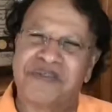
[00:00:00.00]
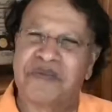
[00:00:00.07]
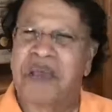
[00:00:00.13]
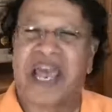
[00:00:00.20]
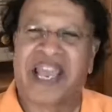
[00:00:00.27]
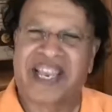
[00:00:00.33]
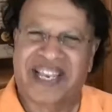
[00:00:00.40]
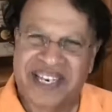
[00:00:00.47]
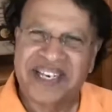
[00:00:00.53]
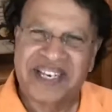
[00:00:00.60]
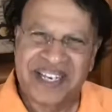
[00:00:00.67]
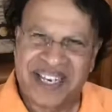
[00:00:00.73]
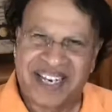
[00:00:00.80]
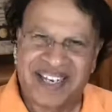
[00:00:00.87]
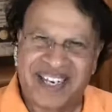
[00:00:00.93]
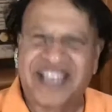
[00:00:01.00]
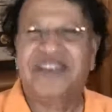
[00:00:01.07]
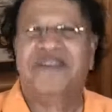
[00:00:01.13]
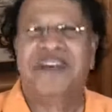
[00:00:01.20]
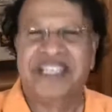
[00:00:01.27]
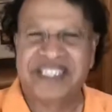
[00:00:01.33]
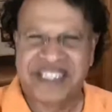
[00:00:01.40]
back
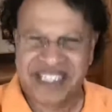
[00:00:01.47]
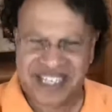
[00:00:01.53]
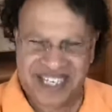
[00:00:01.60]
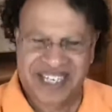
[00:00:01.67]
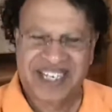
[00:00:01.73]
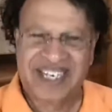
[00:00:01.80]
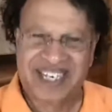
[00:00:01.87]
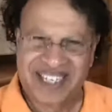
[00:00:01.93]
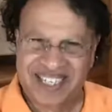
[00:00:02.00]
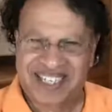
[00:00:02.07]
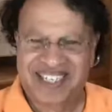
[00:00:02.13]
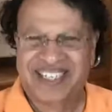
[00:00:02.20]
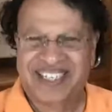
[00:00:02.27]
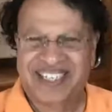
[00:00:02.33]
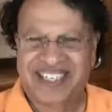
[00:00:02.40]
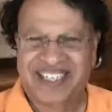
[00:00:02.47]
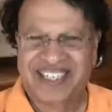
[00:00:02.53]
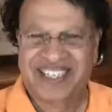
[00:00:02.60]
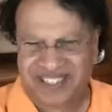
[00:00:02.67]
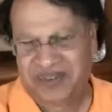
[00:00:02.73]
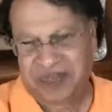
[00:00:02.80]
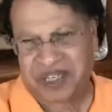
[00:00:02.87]
adventure in
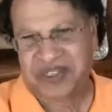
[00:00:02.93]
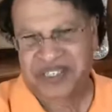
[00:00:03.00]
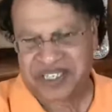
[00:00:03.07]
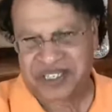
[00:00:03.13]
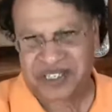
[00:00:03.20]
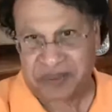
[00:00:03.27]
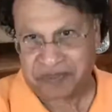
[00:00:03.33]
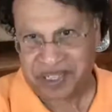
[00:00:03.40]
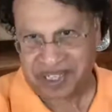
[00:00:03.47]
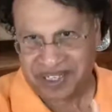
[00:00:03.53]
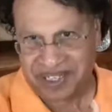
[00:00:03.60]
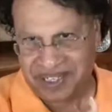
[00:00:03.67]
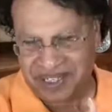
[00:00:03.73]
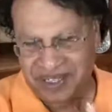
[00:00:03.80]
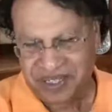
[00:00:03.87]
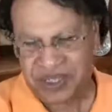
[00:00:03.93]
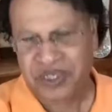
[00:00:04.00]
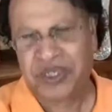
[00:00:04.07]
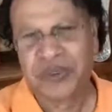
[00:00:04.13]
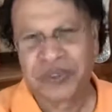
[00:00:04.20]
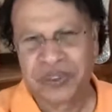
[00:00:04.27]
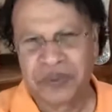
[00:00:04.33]
the, because it's something
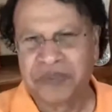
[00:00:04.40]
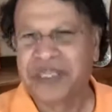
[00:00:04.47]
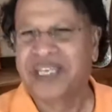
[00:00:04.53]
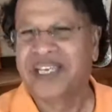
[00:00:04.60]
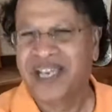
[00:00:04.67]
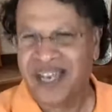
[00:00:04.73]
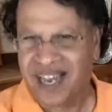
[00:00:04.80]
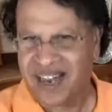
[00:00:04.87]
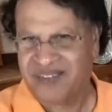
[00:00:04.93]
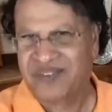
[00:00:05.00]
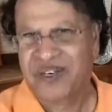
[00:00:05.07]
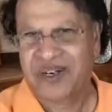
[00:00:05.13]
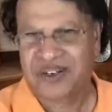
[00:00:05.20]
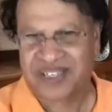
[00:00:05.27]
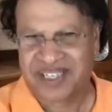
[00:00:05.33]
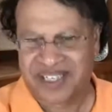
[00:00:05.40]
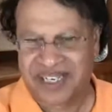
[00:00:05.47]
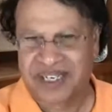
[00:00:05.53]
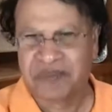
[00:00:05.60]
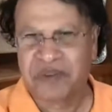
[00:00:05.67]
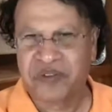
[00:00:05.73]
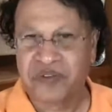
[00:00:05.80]
new to me, I've not
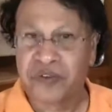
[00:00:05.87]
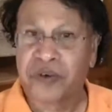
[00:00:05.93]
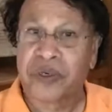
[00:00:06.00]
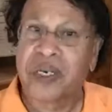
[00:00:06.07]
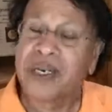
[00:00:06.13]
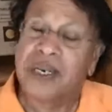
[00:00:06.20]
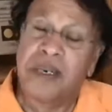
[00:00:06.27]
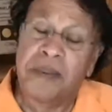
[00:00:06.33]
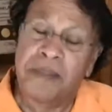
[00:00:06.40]
done before.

- - -

Try it = Above this task is a listing with pictures in it. Retype only the lines from the one containing "[00:00:01.80]" through the one containing "[00:00:02.93]", both included, and not the pictures.

Response to the task =
[00:00:01.80]
[00:00:01.87]
[00:00:01.93]
[00:00:02.00]
[00:00:02.07]
[00:00:02.13]
[00:00:02.20]
[00:00:02.27]
[00:00:02.33]
[00:00:02.40]
[00:00:02.47]
[00:00:02.53]
[00:00:02.60]
[00:00:02.67]
[00:00:02.73]
[00:00:02.80]
[00:00:02.87]
adventure in
[00:00:02.93]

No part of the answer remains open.